[Records drawn from a dataset]
= = = =

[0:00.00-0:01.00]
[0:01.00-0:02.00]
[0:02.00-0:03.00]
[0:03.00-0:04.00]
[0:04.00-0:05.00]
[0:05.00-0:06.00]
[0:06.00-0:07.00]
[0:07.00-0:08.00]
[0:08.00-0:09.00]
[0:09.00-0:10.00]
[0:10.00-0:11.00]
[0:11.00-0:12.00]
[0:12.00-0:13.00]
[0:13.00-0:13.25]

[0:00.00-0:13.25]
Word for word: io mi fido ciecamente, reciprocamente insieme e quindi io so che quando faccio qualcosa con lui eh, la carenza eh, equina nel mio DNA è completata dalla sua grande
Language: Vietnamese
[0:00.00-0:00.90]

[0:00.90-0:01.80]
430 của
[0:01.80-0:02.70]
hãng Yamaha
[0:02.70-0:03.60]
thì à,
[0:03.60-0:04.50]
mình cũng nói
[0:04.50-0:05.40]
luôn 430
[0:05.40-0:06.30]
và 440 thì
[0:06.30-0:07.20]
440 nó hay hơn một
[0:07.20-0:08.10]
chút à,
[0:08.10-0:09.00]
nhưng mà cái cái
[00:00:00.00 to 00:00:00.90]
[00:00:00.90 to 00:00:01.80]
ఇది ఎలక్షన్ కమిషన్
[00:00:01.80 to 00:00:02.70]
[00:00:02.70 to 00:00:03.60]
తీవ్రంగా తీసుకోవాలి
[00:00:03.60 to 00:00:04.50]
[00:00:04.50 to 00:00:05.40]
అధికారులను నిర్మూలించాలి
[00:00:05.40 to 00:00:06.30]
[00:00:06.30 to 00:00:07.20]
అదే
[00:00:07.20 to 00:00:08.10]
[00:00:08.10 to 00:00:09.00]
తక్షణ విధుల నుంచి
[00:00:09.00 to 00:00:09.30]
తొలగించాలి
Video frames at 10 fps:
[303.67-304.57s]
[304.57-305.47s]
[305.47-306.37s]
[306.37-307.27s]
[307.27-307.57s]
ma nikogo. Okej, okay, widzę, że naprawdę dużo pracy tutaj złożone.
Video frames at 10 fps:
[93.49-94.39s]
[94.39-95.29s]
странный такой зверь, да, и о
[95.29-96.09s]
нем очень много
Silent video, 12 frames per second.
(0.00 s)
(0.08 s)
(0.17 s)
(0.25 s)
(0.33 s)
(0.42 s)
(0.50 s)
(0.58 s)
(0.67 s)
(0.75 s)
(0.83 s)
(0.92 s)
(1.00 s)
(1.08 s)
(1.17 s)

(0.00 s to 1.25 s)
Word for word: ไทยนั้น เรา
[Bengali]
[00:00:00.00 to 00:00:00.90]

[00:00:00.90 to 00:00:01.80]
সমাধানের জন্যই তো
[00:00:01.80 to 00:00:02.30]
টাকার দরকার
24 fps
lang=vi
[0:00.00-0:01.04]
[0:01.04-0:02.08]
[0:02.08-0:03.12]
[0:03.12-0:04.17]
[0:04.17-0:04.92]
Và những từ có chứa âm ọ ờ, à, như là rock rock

= = = =

> Your instructions:
Please return the full set of records exactly as given above.

> Problem solution:
[0:00.00-0:01.00]
[0:01.00-0:02.00]
[0:02.00-0:03.00]
[0:03.00-0:04.00]
[0:04.00-0:05.00]
[0:05.00-0:06.00]
[0:06.00-0:07.00]
[0:07.00-0:08.00]
[0:08.00-0:09.00]
[0:09.00-0:10.00]
[0:10.00-0:11.00]
[0:11.00-0:12.00]
[0:12.00-0:13.00]
[0:13.00-0:13.25]

[0:00.00-0:13.25]
Word for word: io mi fido ciecamente, reciprocamente insieme e quindi io so che quando faccio qualcosa con lui eh, la carenza eh, equina nel mio DNA è completata dalla sua grande
Language: Vietnamese
[0:00.00-0:00.90]

[0:00.90-0:01.80]
430 của
[0:01.80-0:02.70]
hãng Yamaha
[0:02.70-0:03.60]
thì à,
[0:03.60-0:04.50]
mình cũng nói
[0:04.50-0:05.40]
luôn 430
[0:05.40-0:06.30]
và 440 thì
[0:06.30-0:07.20]
440 nó hay hơn một
[0:07.20-0:08.10]
chút à,
[0:08.10-0:09.00]
nhưng mà cái cái
[00:00:00.00 to 00:00:00.90]
[00:00:00.90 to 00:00:01.80]
ఇది ఎలక్షన్ కమిషన్
[00:00:01.80 to 00:00:02.70]
[00:00:02.70 to 00:00:03.60]
తీవ్రంగా తీసుకోవాలి
[00:00:03.60 to 00:00:04.50]
[00:00:04.50 to 00:00:05.40]
అధికారులను నిర్మూలించాలి
[00:00:05.40 to 00:00:06.30]
[00:00:06.30 to 00:00:07.20]
అదే
[00:00:07.20 to 00:00:08.10]
[00:00:08.10 to 00:00:09.00]
తక్షణ విధుల నుంచి
[00:00:09.00 to 00:00:09.30]
తొలగించాలి
Video frames at 10 fps:
[303.67-304.57s]
[304.57-305.47s]
[305.47-306.37s]
[306.37-307.27s]
[307.27-307.57s]
ma nikogo. Okej, okay, widzę, że naprawdę dużo pracy tutaj złożone.
Video frames at 10 fps:
[93.49-94.39s]
[94.39-95.29s]
странный такой зверь, да, и о
[95.29-96.09s]
нем очень много
Silent video, 12 frames per second.
(0.00 s)
(0.08 s)
(0.17 s)
(0.25 s)
(0.33 s)
(0.42 s)
(0.50 s)
(0.58 s)
(0.67 s)
(0.75 s)
(0.83 s)
(0.92 s)
(1.00 s)
(1.08 s)
(1.17 s)

(0.00 s to 1.25 s)
Word for word: ไทยนั้น เรา
[Bengali]
[00:00:00.00 to 00:00:00.90]

[00:00:00.90 to 00:00:01.80]
সমাধানের জন্যই তো
[00:00:01.80 to 00:00:02.30]
টাকার দরকার
24 fps
lang=vi
[0:00.00-0:01.04]
[0:01.04-0:02.08]
[0:02.08-0:03.12]
[0:03.12-0:04.17]
[0:04.17-0:04.92]
Và những từ có chứa âm ọ ờ, à, như là rock rock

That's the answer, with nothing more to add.